### Data to examine:
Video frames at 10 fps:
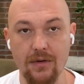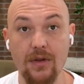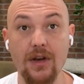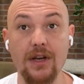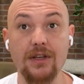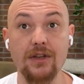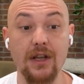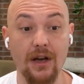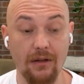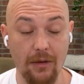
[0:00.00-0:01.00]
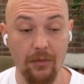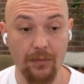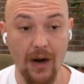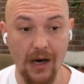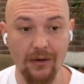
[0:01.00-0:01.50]
It needs to get a lot more
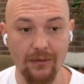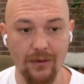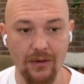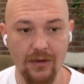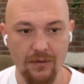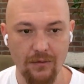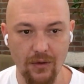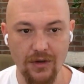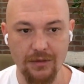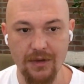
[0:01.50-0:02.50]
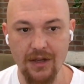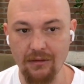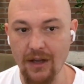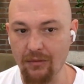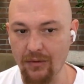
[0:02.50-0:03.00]
powerful for it to be a
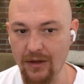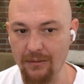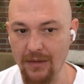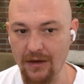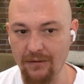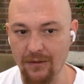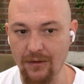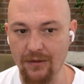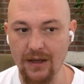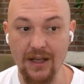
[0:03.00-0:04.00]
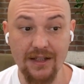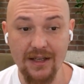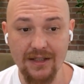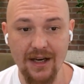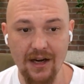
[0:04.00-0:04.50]
really meaningful thing.
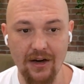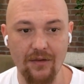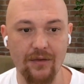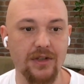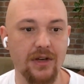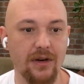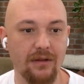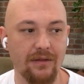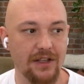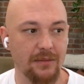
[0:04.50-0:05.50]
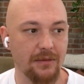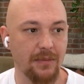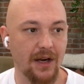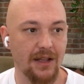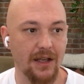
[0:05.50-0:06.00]
It's an area of continued investment,
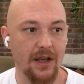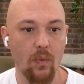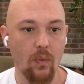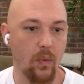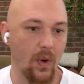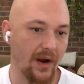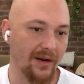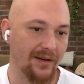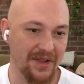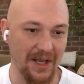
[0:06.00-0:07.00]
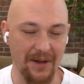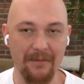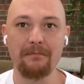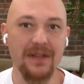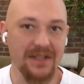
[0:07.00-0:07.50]
but I think where the
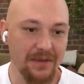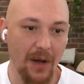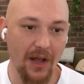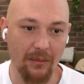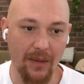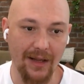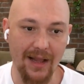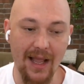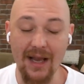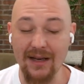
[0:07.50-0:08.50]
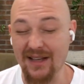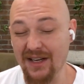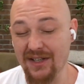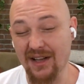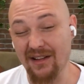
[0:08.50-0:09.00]
business model might land is
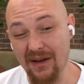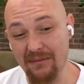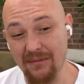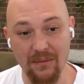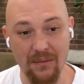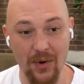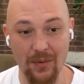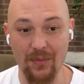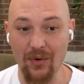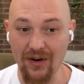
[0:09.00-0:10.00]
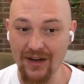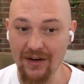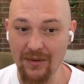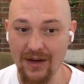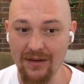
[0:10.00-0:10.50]
actually a lot more boring in
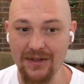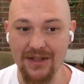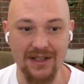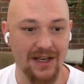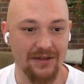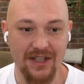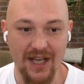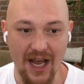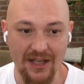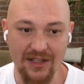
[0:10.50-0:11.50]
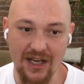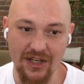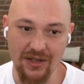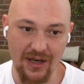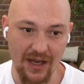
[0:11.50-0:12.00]
a way, which is like
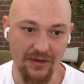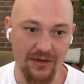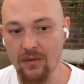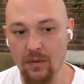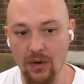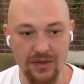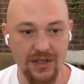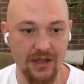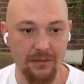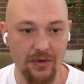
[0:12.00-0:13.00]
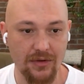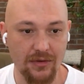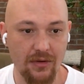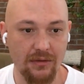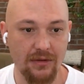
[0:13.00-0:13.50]
SaaS/cloud. Where we're seeing the most
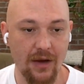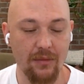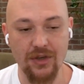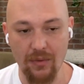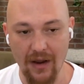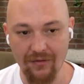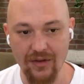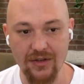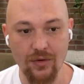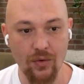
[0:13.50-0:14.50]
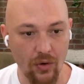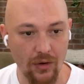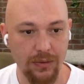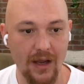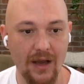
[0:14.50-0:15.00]
growth now, so we have this core
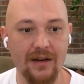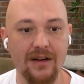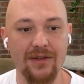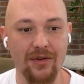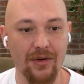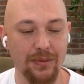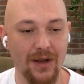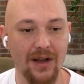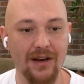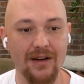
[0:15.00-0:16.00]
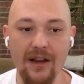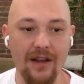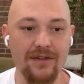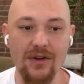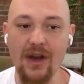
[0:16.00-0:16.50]
plan. The core plan
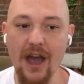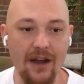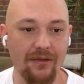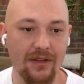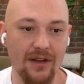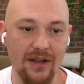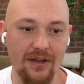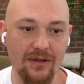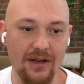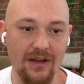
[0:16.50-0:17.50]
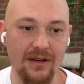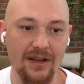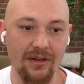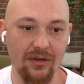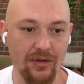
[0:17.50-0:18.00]
gives you everything that you need
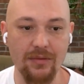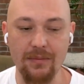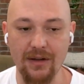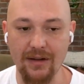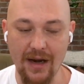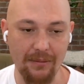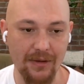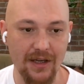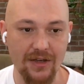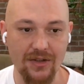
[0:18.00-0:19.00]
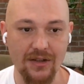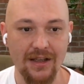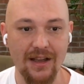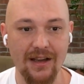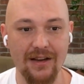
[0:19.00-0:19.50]
in order to build an application.
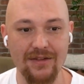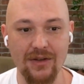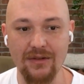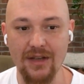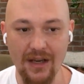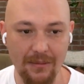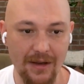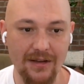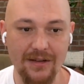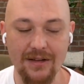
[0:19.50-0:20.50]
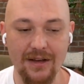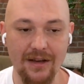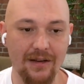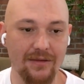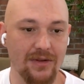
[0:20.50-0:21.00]
It gives you a database. It
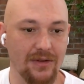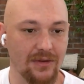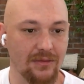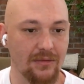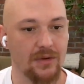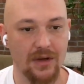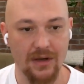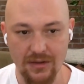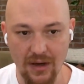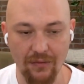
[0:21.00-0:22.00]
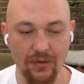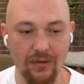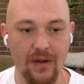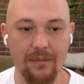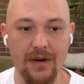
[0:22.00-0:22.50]
gives you a software
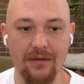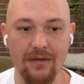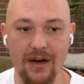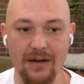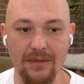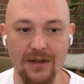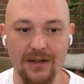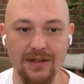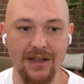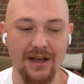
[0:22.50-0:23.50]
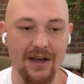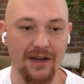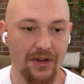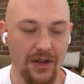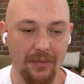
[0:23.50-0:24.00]
development environment.
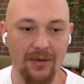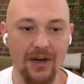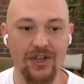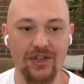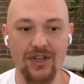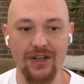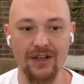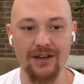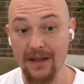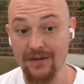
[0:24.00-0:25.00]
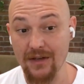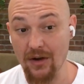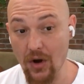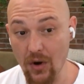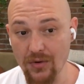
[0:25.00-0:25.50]
Collaboration, gives you a
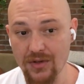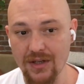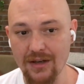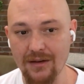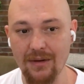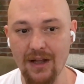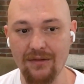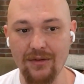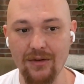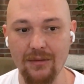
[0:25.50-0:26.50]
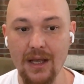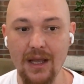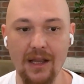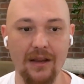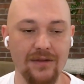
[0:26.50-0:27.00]
hosting platform.
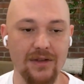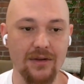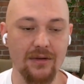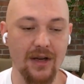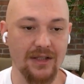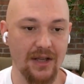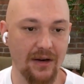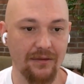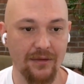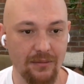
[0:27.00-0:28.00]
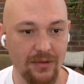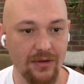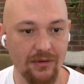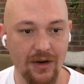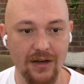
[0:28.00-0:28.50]
It gives you a set of
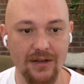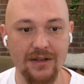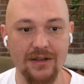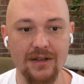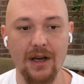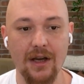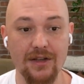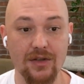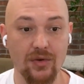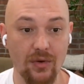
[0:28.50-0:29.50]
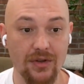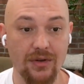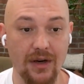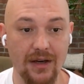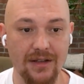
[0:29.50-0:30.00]
compute credits and storage
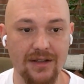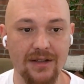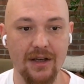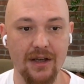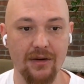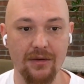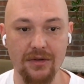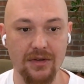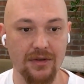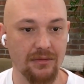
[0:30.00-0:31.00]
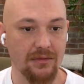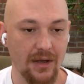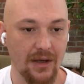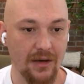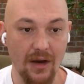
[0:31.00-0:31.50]
credits in order to
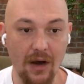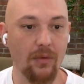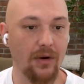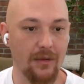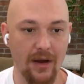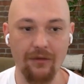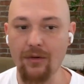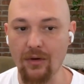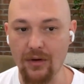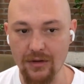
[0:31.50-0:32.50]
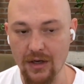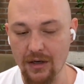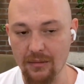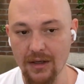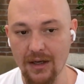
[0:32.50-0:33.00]
not worry about it for a long
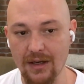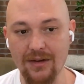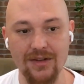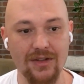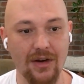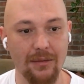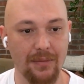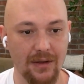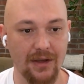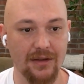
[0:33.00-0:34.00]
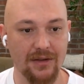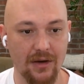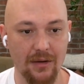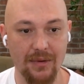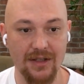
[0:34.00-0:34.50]
time. And you can start building a
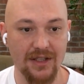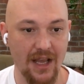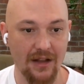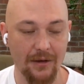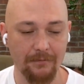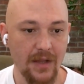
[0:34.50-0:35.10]
startup and scale it.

### To do:
Output each record above exactly as written. Skip any pictures.

### Answer to this exercise:
Video frames at 10 fps:
[0:00.00-0:01.00]
[0:01.00-0:01.50]
It needs to get a lot more
[0:01.50-0:02.50]
[0:02.50-0:03.00]
powerful for it to be a
[0:03.00-0:04.00]
[0:04.00-0:04.50]
really meaningful thing.
[0:04.50-0:05.50]
[0:05.50-0:06.00]
It's an area of continued investment,
[0:06.00-0:07.00]
[0:07.00-0:07.50]
but I think where the
[0:07.50-0:08.50]
[0:08.50-0:09.00]
business model might land is
[0:09.00-0:10.00]
[0:10.00-0:10.50]
actually a lot more boring in
[0:10.50-0:11.50]
[0:11.50-0:12.00]
a way, which is like
[0:12.00-0:13.00]
[0:13.00-0:13.50]
SaaS/cloud. Where we're seeing the most
[0:13.50-0:14.50]
[0:14.50-0:15.00]
growth now, so we have this core
[0:15.00-0:16.00]
[0:16.00-0:16.50]
plan. The core plan
[0:16.50-0:17.50]
[0:17.50-0:18.00]
gives you everything that you need
[0:18.00-0:19.00]
[0:19.00-0:19.50]
in order to build an application.
[0:19.50-0:20.50]
[0:20.50-0:21.00]
It gives you a database. It
[0:21.00-0:22.00]
[0:22.00-0:22.50]
gives you a software
[0:22.50-0:23.50]
[0:23.50-0:24.00]
development environment.
[0:24.00-0:25.00]
[0:25.00-0:25.50]
Collaboration, gives you a
[0:25.50-0:26.50]
[0:26.50-0:27.00]
hosting platform.
[0:27.00-0:28.00]
[0:28.00-0:28.50]
It gives you a set of
[0:28.50-0:29.50]
[0:29.50-0:30.00]
compute credits and storage
[0:30.00-0:31.00]
[0:31.00-0:31.50]
credits in order to
[0:31.50-0:32.50]
[0:32.50-0:33.00]
not worry about it for a long
[0:33.00-0:34.00]
[0:34.00-0:34.50]
time. And you can start building a
[0:34.50-0:35.10]
startup and scale it.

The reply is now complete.